“何况,李公子虽将赌约告诉了我,可你差人污他清白,属实不应该,清白于男子而言又多重要你不是不知道,当初那杨癞子……”
“你知道?!”他打断道,素来温柔的少年音失了端方,有几分声嘶力竭。
他轻蔑地看着许言,漂亮的桃花眸里还含着泪,嘲讽道:“男子清白重要,你便知道了?”
“你若当真知道,当真把所谓清白当一回事,那你为何和我纠缠?为何碰我?他的清白没了,我的呢?”

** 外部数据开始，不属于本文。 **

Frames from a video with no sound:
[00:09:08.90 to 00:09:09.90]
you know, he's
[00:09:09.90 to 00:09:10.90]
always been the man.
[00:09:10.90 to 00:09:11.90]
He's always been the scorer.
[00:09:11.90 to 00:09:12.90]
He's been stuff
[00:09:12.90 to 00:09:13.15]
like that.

“整个锦城人都知道我二人有情,你去花楼买醉人尽皆知,你可知他们背后怎么说我的?说我是荡夫,贱人,我倒贴你…”他皱着眉,怒笑着说。
“把枝头的白雪踩到泥里,就那么有趣吗?”
小公子红着眼看着她,问得很认真,像是在确认什么。
许言心虚得不敢看他,恨不得离开这间屋子。
见她不答,他冷笑一声:“呵,许言,我为了几座码头倒贴你?我傻吗?”
“她们都觉得我虚荣,如今见我和你一道,你猜她们怎么说的,都说我是傻了,瞎了…”他靠近她,用尖锐又阴沉的声音说道。
四目相对,“才会和你在一起。”
许言往后退,却被姜秋白抓住了肩膀,他摇了摇她的肩膀,“我对你是什么心思,你难道不明白吗?”

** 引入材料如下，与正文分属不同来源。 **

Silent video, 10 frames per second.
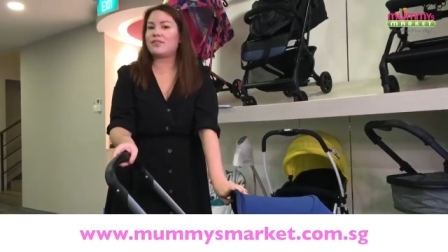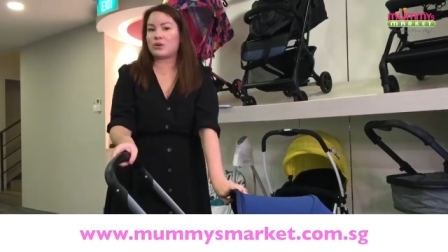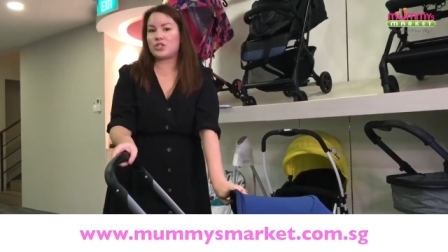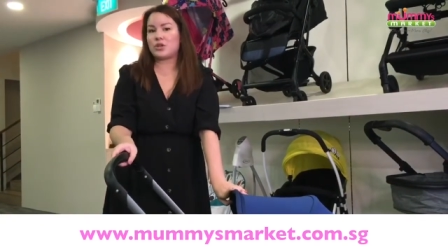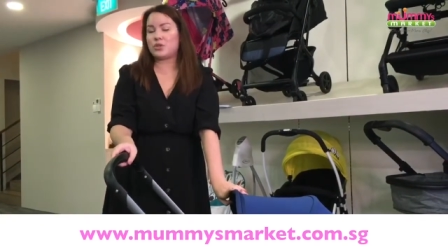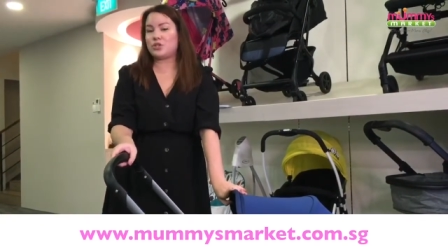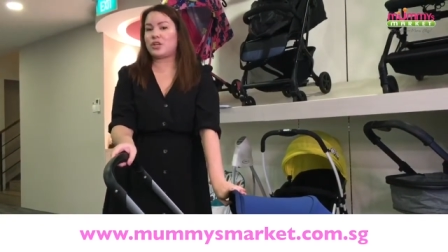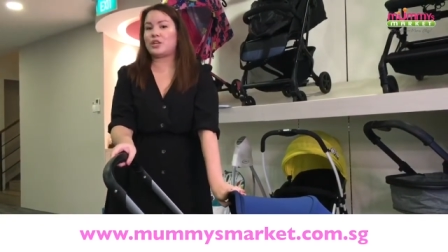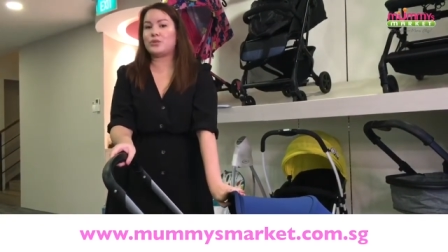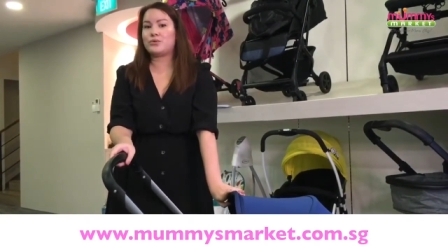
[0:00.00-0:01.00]
voucher which you
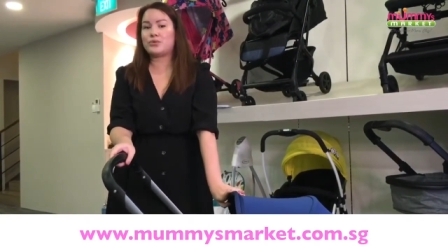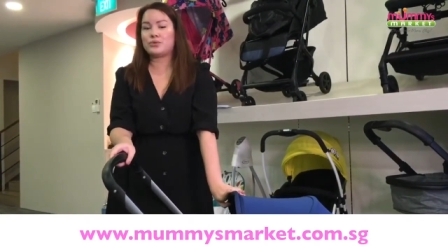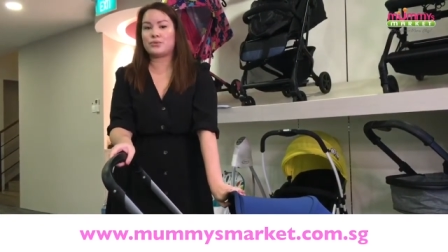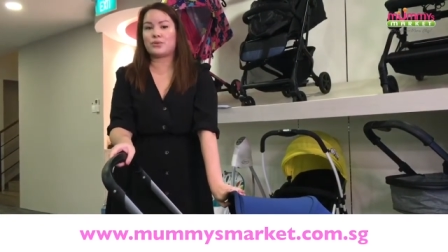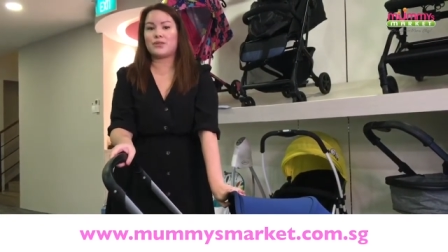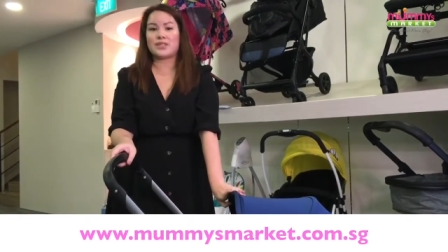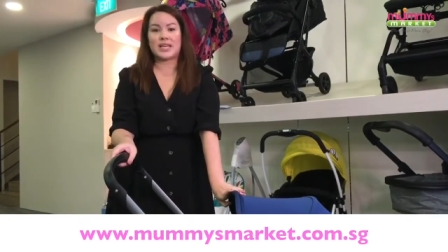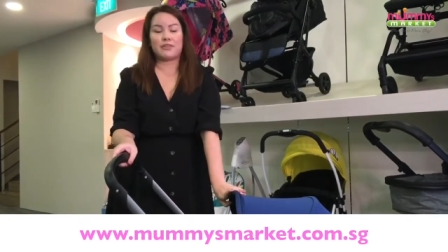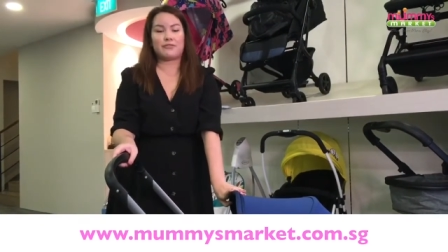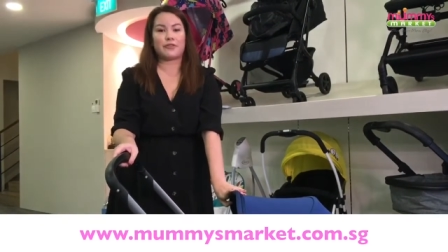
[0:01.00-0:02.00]
can use to
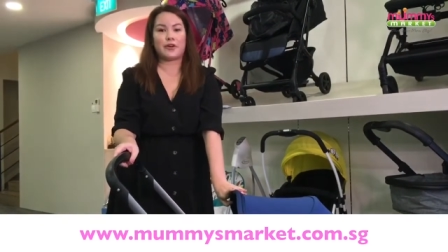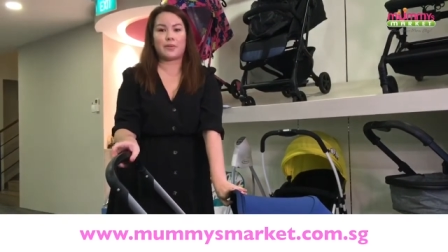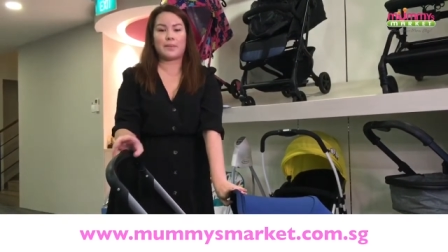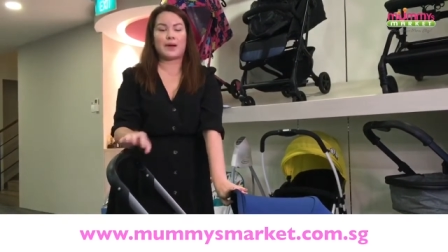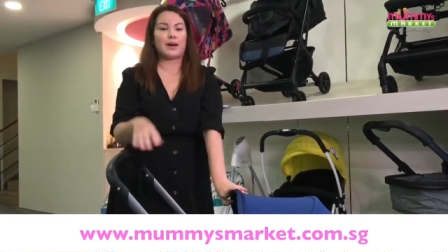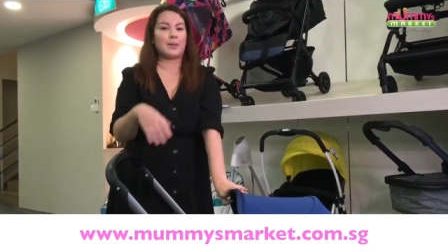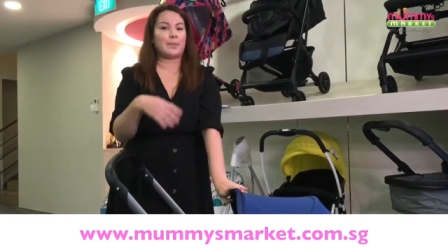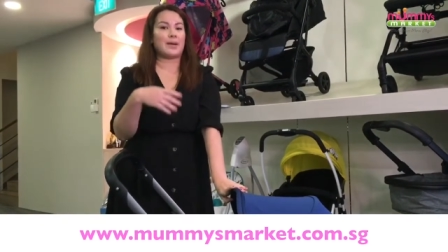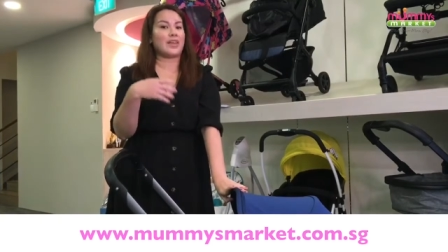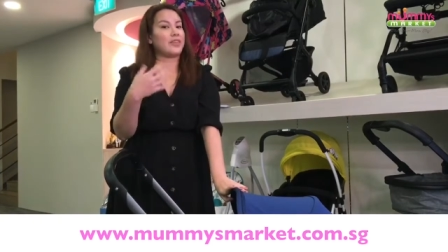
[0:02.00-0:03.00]
offset from
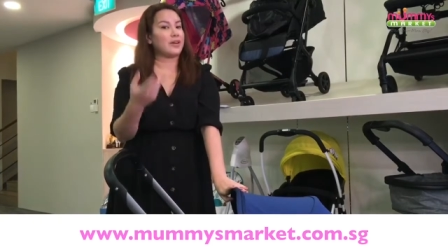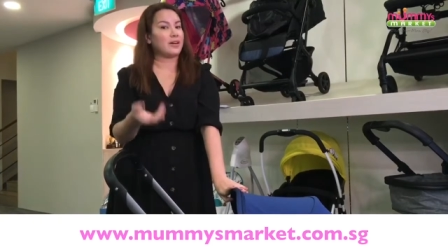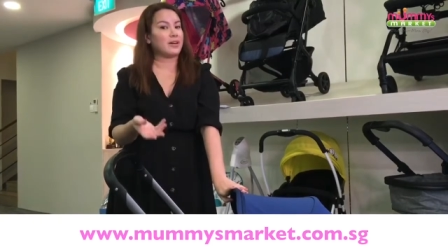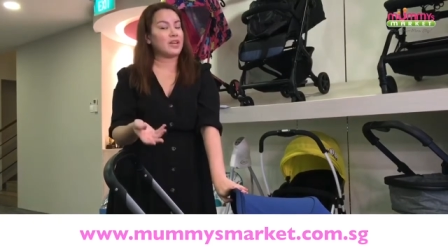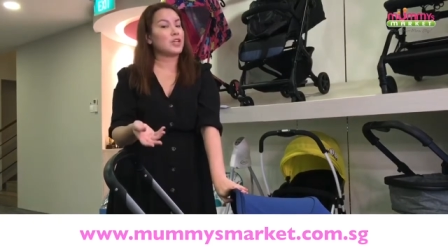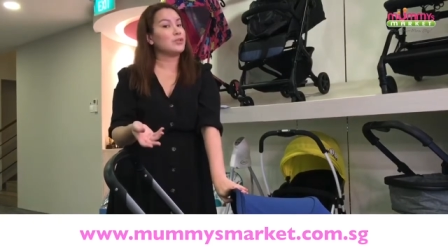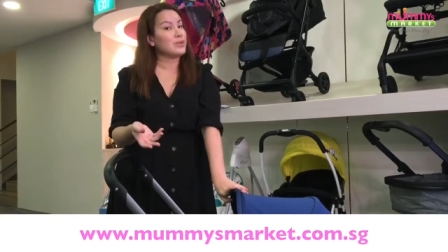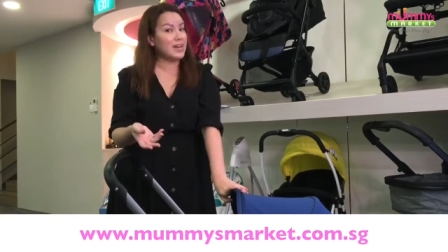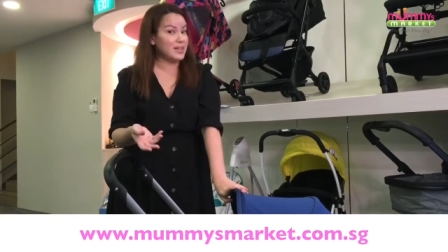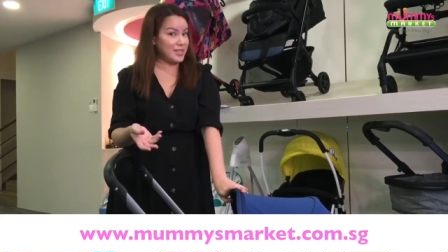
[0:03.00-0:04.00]
um, other
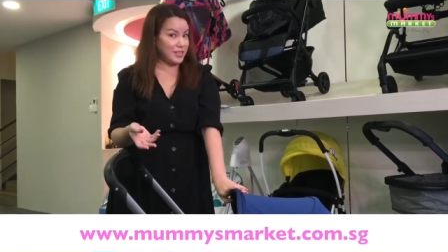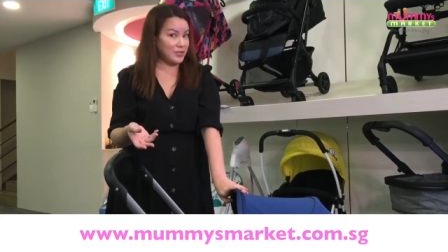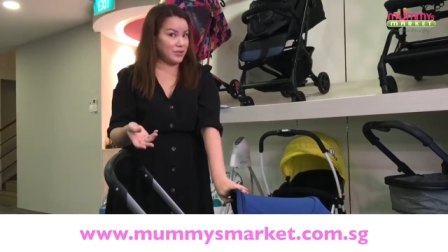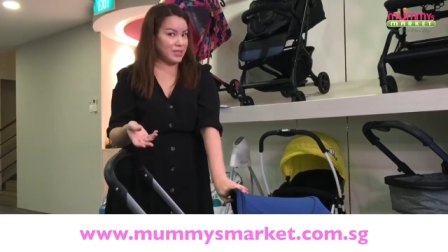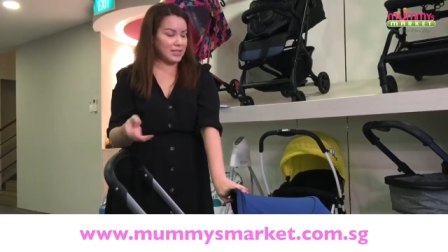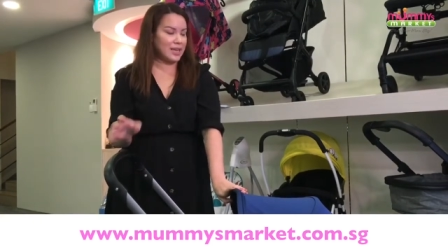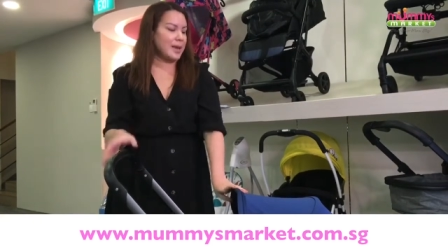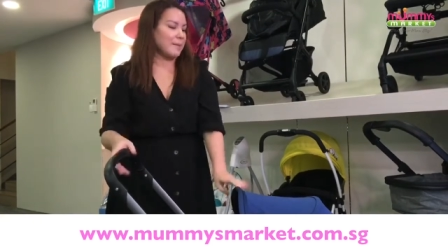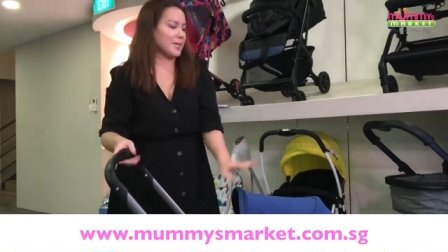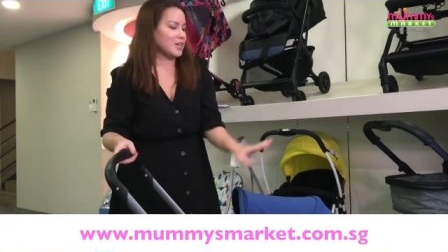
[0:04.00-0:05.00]
Doona accessories
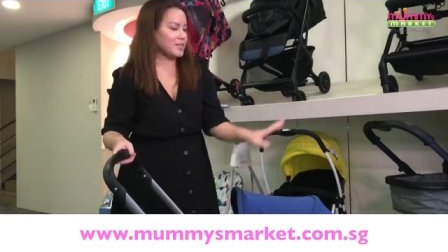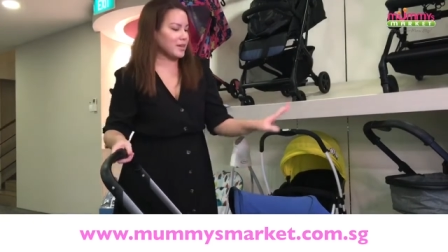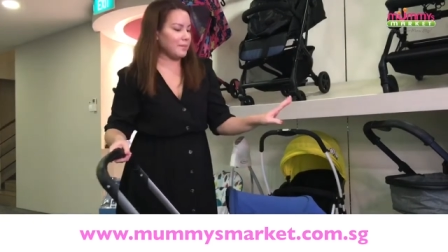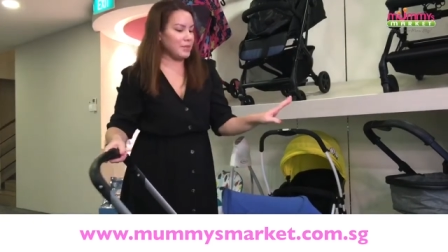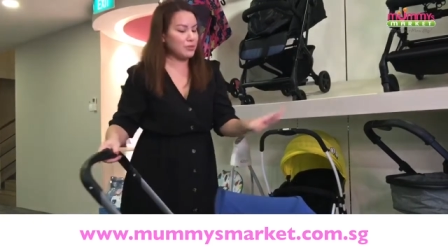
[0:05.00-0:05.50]
because um,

她看着他一副疯魔的模样,眼眶红得厉害,漂亮的桃花眼看着她,里面是□□裸的痴迷和占有欲。
许言心中惊惧,却见他揽着她的腰,不管不顾的要亲上来。
“别闹了!”她用力甩开他,他没站稳跌坐在地上,黑色的长发凌乱的散落在地上,披散着遮住了他的半张脸。